▶ **What the task asks**
From top to bottom, retype the data exactly, passing over any picture.
┄┄┄┄┄┄
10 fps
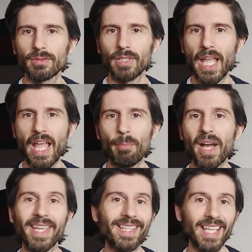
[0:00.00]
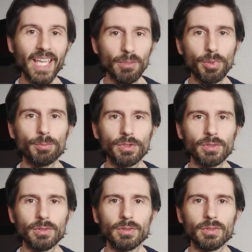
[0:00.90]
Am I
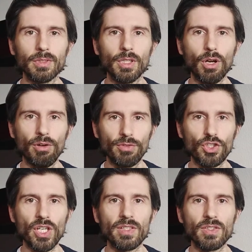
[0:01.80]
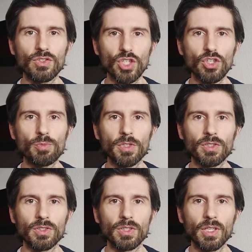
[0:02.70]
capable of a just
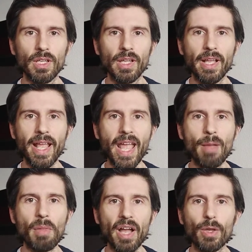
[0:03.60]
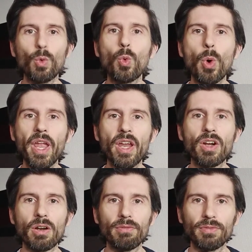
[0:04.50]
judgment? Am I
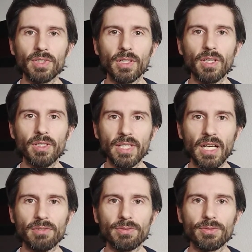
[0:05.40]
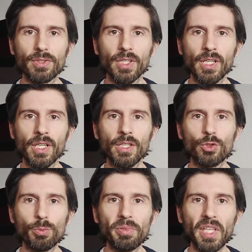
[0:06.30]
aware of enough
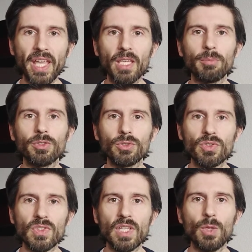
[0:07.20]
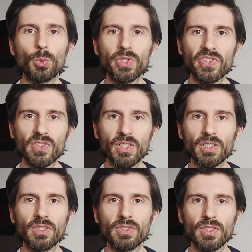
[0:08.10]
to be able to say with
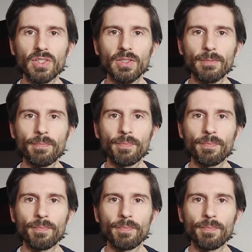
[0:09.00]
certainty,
┄┄┄┄┄┄
▶ **Result**
10 fps
[0:00.00]
[0:00.90]
Am I
[0:01.80]
[0:02.70]
capable of a just
[0:03.60]
[0:04.50]
judgment? Am I
[0:05.40]
[0:06.30]
aware of enough
[0:07.20]
[0:08.10]
to be able to say with
[0:09.00]
certainty,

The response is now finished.